### What you should do
Send back the data below exactly. Drop every picture.

### Data
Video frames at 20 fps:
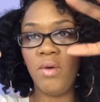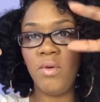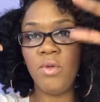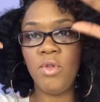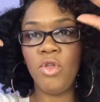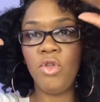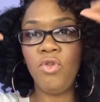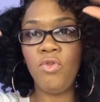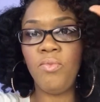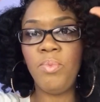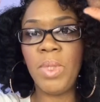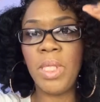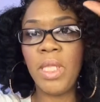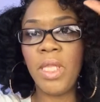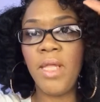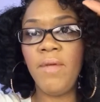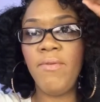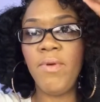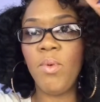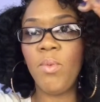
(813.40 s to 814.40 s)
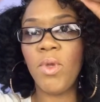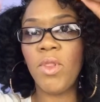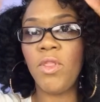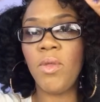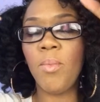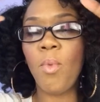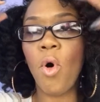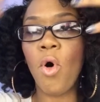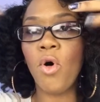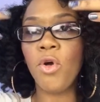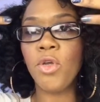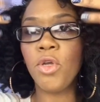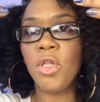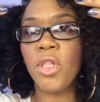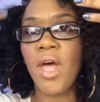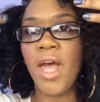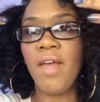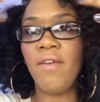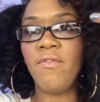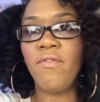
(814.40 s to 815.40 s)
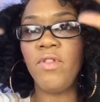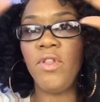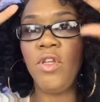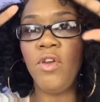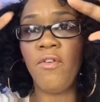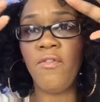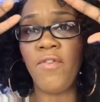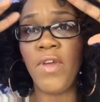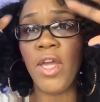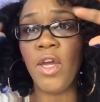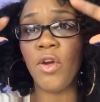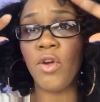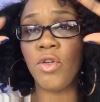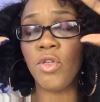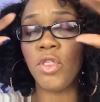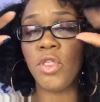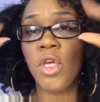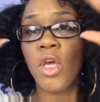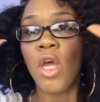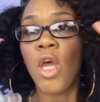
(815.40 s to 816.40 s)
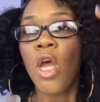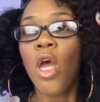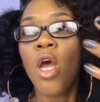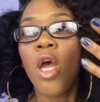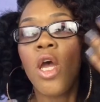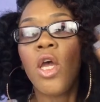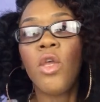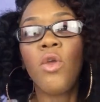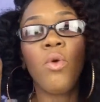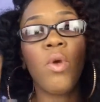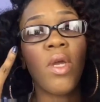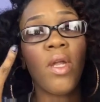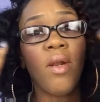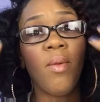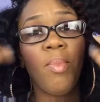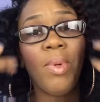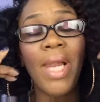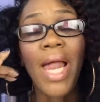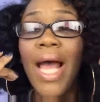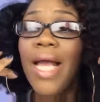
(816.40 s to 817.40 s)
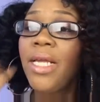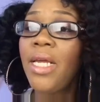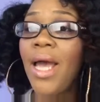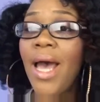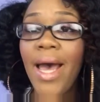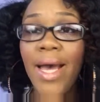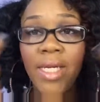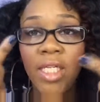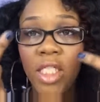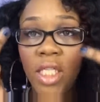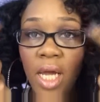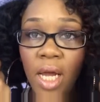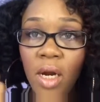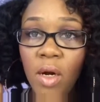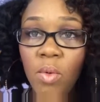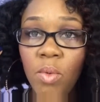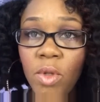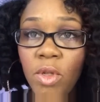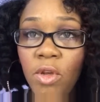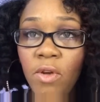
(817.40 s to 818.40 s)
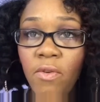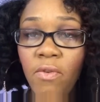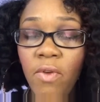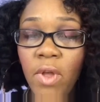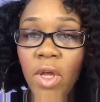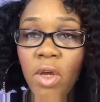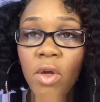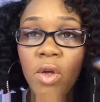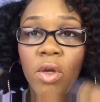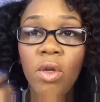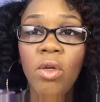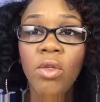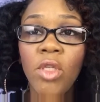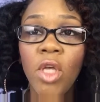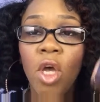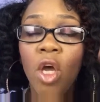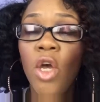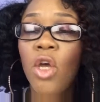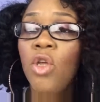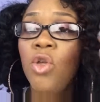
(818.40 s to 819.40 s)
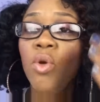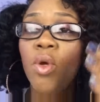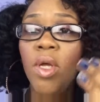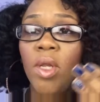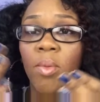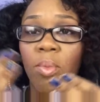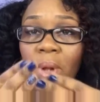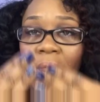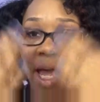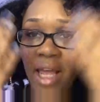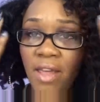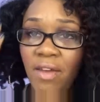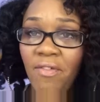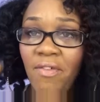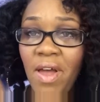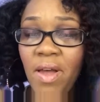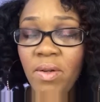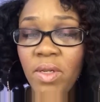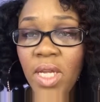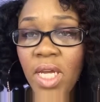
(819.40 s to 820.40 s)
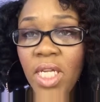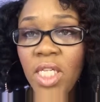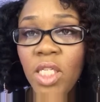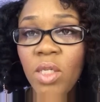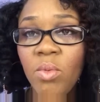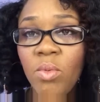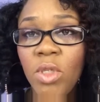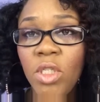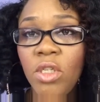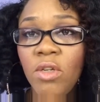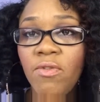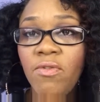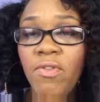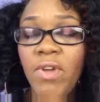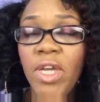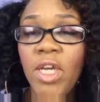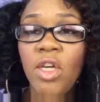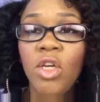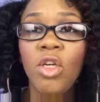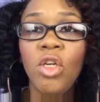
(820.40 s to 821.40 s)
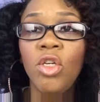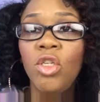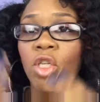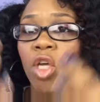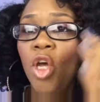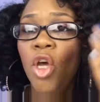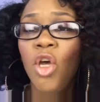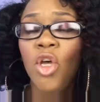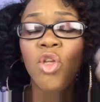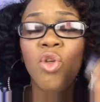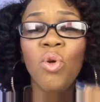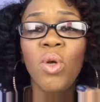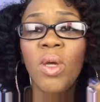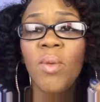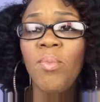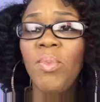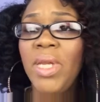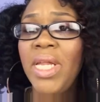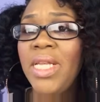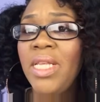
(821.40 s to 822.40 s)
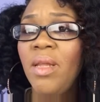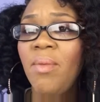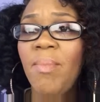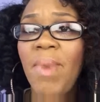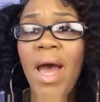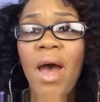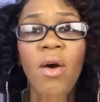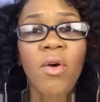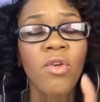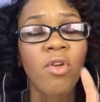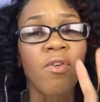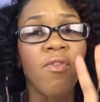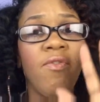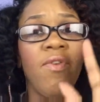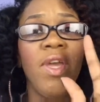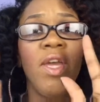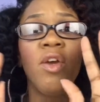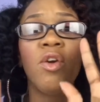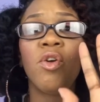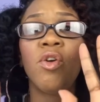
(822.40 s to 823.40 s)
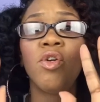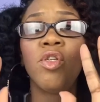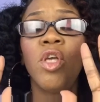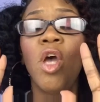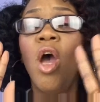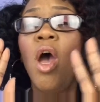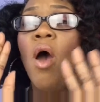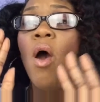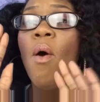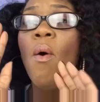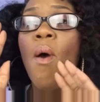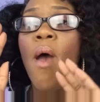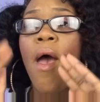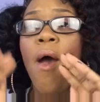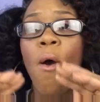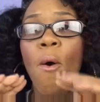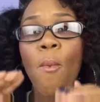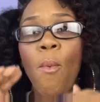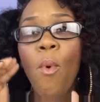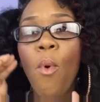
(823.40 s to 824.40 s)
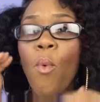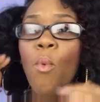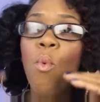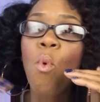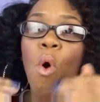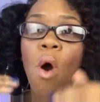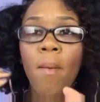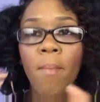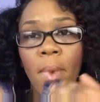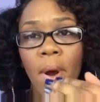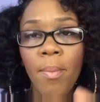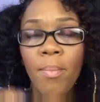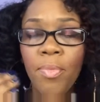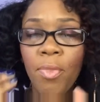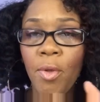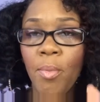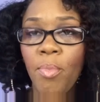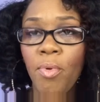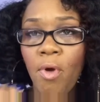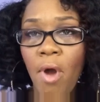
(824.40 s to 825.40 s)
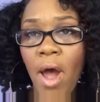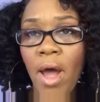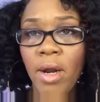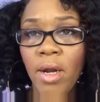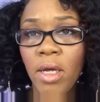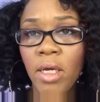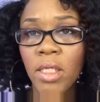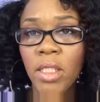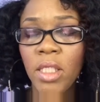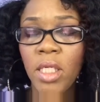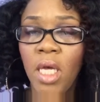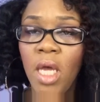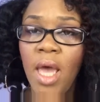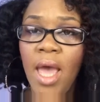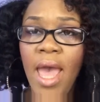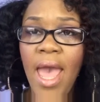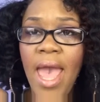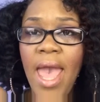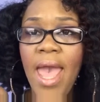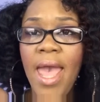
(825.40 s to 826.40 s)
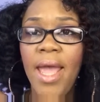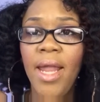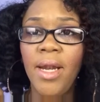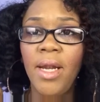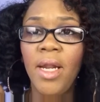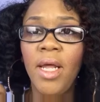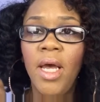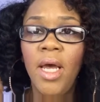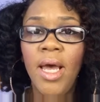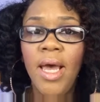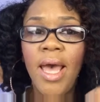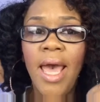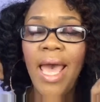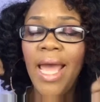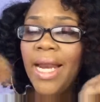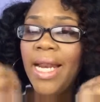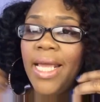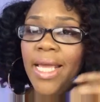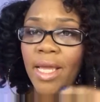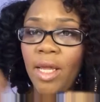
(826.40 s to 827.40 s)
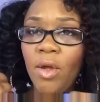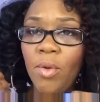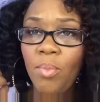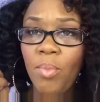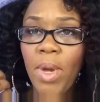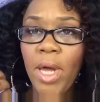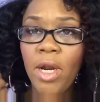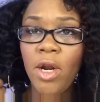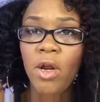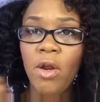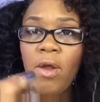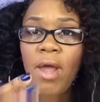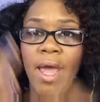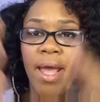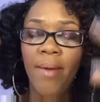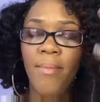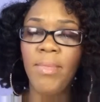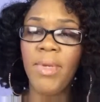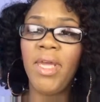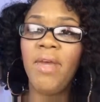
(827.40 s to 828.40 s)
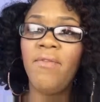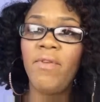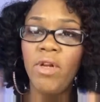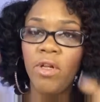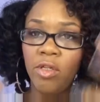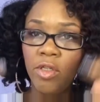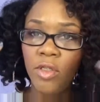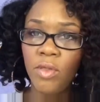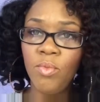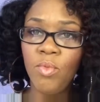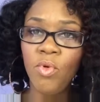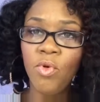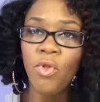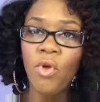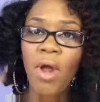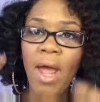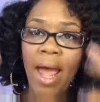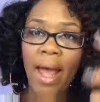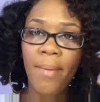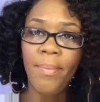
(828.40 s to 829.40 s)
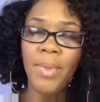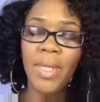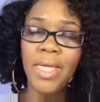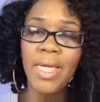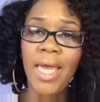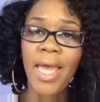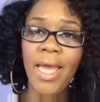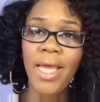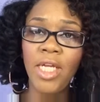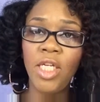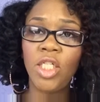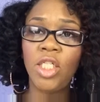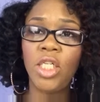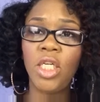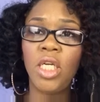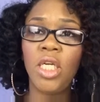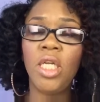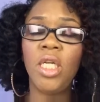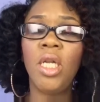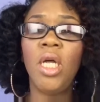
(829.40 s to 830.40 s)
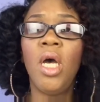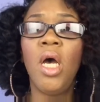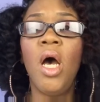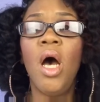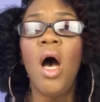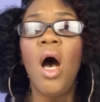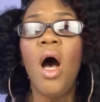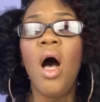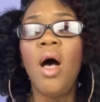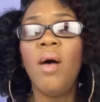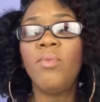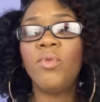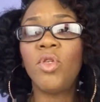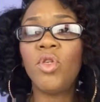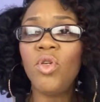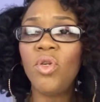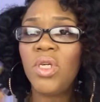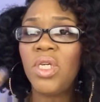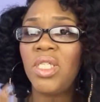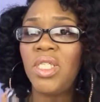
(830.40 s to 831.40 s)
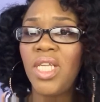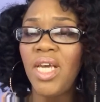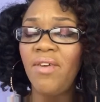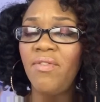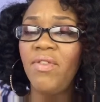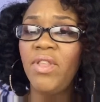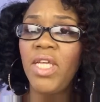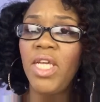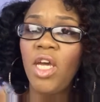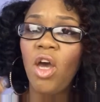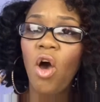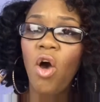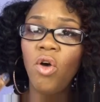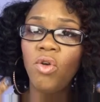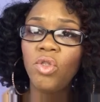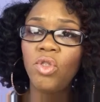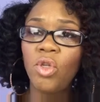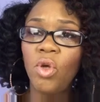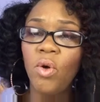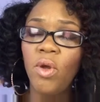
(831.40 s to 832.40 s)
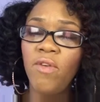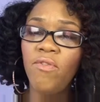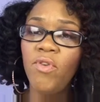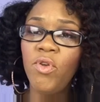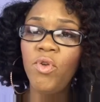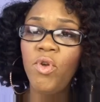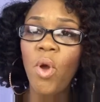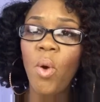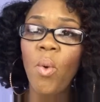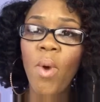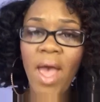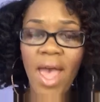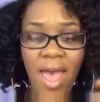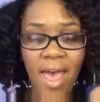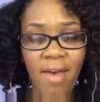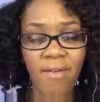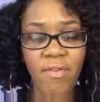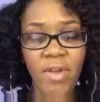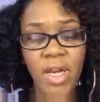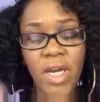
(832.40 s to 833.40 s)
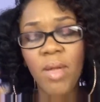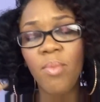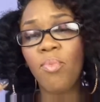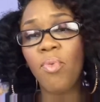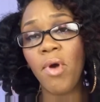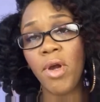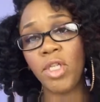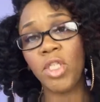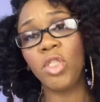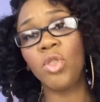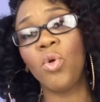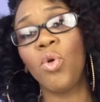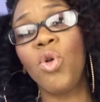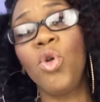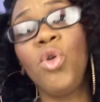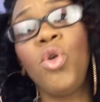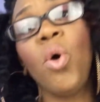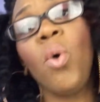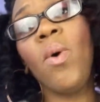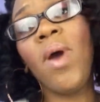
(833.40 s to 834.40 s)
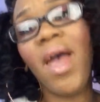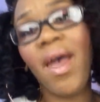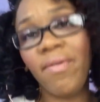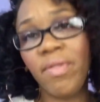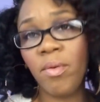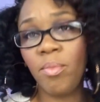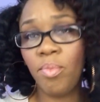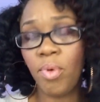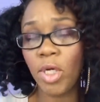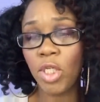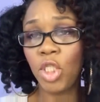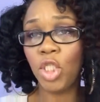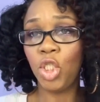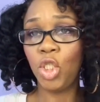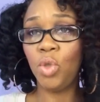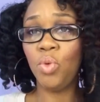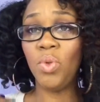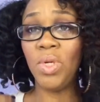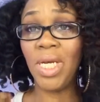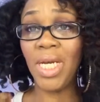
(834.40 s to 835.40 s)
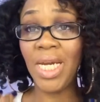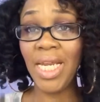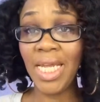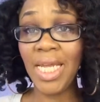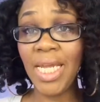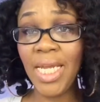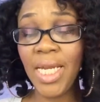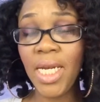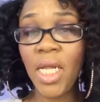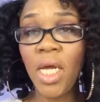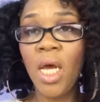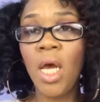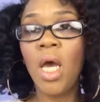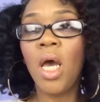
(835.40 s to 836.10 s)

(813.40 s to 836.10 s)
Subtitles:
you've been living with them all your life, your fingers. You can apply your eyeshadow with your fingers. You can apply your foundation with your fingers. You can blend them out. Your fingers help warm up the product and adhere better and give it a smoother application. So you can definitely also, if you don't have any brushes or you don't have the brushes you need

### Response box
Video frames at 20 fps:
(813.40 s to 814.40 s)
(814.40 s to 815.40 s)
(815.40 s to 816.40 s)
(816.40 s to 817.40 s)
(817.40 s to 818.40 s)
(818.40 s to 819.40 s)
(819.40 s to 820.40 s)
(820.40 s to 821.40 s)
(821.40 s to 822.40 s)
(822.40 s to 823.40 s)
(823.40 s to 824.40 s)
(824.40 s to 825.40 s)
(825.40 s to 826.40 s)
(826.40 s to 827.40 s)
(827.40 s to 828.40 s)
(828.40 s to 829.40 s)
(829.40 s to 830.40 s)
(830.40 s to 831.40 s)
(831.40 s to 832.40 s)
(832.40 s to 833.40 s)
(833.40 s to 834.40 s)
(834.40 s to 835.40 s)
(835.40 s to 836.10 s)

(813.40 s to 836.10 s)
Subtitles:
you've been living with them all your life, your fingers. You can apply your eyeshadow with your fingers. You can apply your foundation with your fingers. You can blend them out. Your fingers help warm up the product and adhere better and give it a smoother application. So you can definitely also, if you don't have any brushes or you don't have the brushes you need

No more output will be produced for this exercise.